Why is she laughing so loudly? thought Kristina as she sat there trancelike, not laughing at all. Jim, too, was stone-faced. Albert bantered with Frankie, flirted with Conni, and when he hoped Conni wasn’t looking, pushed his cake toward Kristina, who immediately pushed the plate back to him. Kristina lifted up her eyes and saw Conni watching Albert push his cake plate toward her. The laughter faded in Conni’s blue eyes. Kristina ignored the plate, didn’t even glance at it.
They had all chipped in and bought Albert a Pierre Cardin watch, because he was never on time, anywhere. Rather, Conni and Jim - the only ones with money - chipped in.
Kristina wished Jim would stop looking at her with that unhappy expression. What right does he have to be unhappy? She thought. He studies as much as I practice, he works at the Review as much as I work at Red Leaves. He is the one who never wants to sleep over because he has to be in bed by eleven.
Trying not to look at Jim, Kristina sat across from him at the table, an old university-issue Formica table with steel reinforced legs. She felt bad for him without even knowing why. Kristina fed Aristotle the rest of her cake, and the rest of Albert’s cake, too. They got up; other people were waiting to use the kitchen facilities. The party was over.

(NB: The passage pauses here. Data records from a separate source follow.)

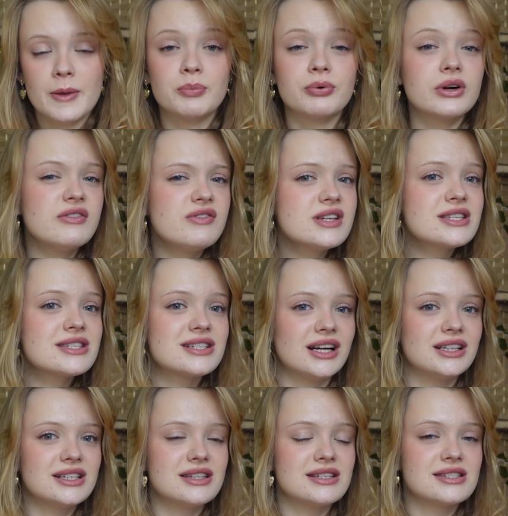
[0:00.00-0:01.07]
The previous
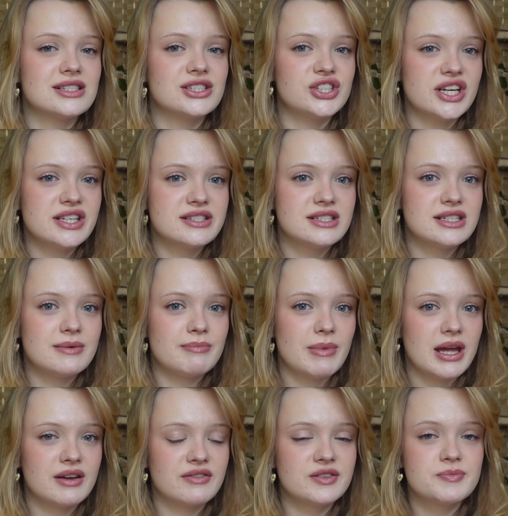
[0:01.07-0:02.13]
study that suggested it
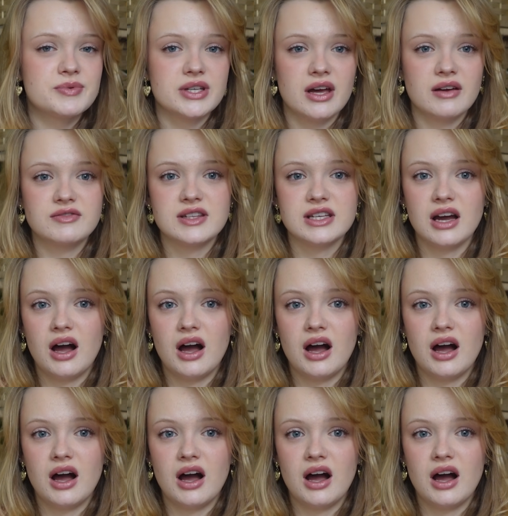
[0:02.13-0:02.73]
may have observed the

The Hinman lounge was a semicircular TV room and kitchenette, attached like a peninsula to the front of Hinman Hall. The kitchenette, or the ironically named Hinman Café, didn’t even have a refrigerator. It had an ice maker, where the students stored their drinks, an electric stove, a microwave, and dirty dishes in the sink. The chairs in the TV lounge were so old they must have come with John Holmes Hinman, Class of 1908.
Kristina and Jim sat in the low maroon chairs, while Conni and Albert sat together on the torn brown sofa, and watched the 32-inch Mitsubishi. Other residence halls had rear-projection screens. Not Hinman. Kristina remembered Mass Row fondly, where in their freshman year they had study lounges, separate kitchens, and a TV lounge with a 50-inch Sony in it.
Conni held Albert’s hand. She was always holding some part of Albert, Kristina thought uncharitably, and then caught herself and felt ashamed. She is his girlfriend. That’s what she’s supposed to do.
Frankie had gone back to Epsilon House. Aristotle lay on the floor. The four friends watched TV and didn’t talk, though Kristina could recall a time when they gabbed so much that other students often asked them to leave. They usually left, and went up to one of their rooms and played cards on the floor and argued politics and philosophy and God and death. Or they argued about movies that no one ever got to see, but argued about in principle anyway. Most of the arguments were in principle.
Only the history major Jim wanted facts in his arguments. Albert would try to explain that philosophy and religion majors were not that interested in facts, but Jim didn’t understand. Conni was a sociology major, and Kristina wasn’t convinced Conni knew the difference between fact and theory. When they first became roommates, Conni had once looked up innocently at Kristina and said, ‘Krissy, what’s socialism?’
A year earlier the four of them discussed the party conventions, then the presidential debates, and then the lurid revelations in Penthouse about a would-be president.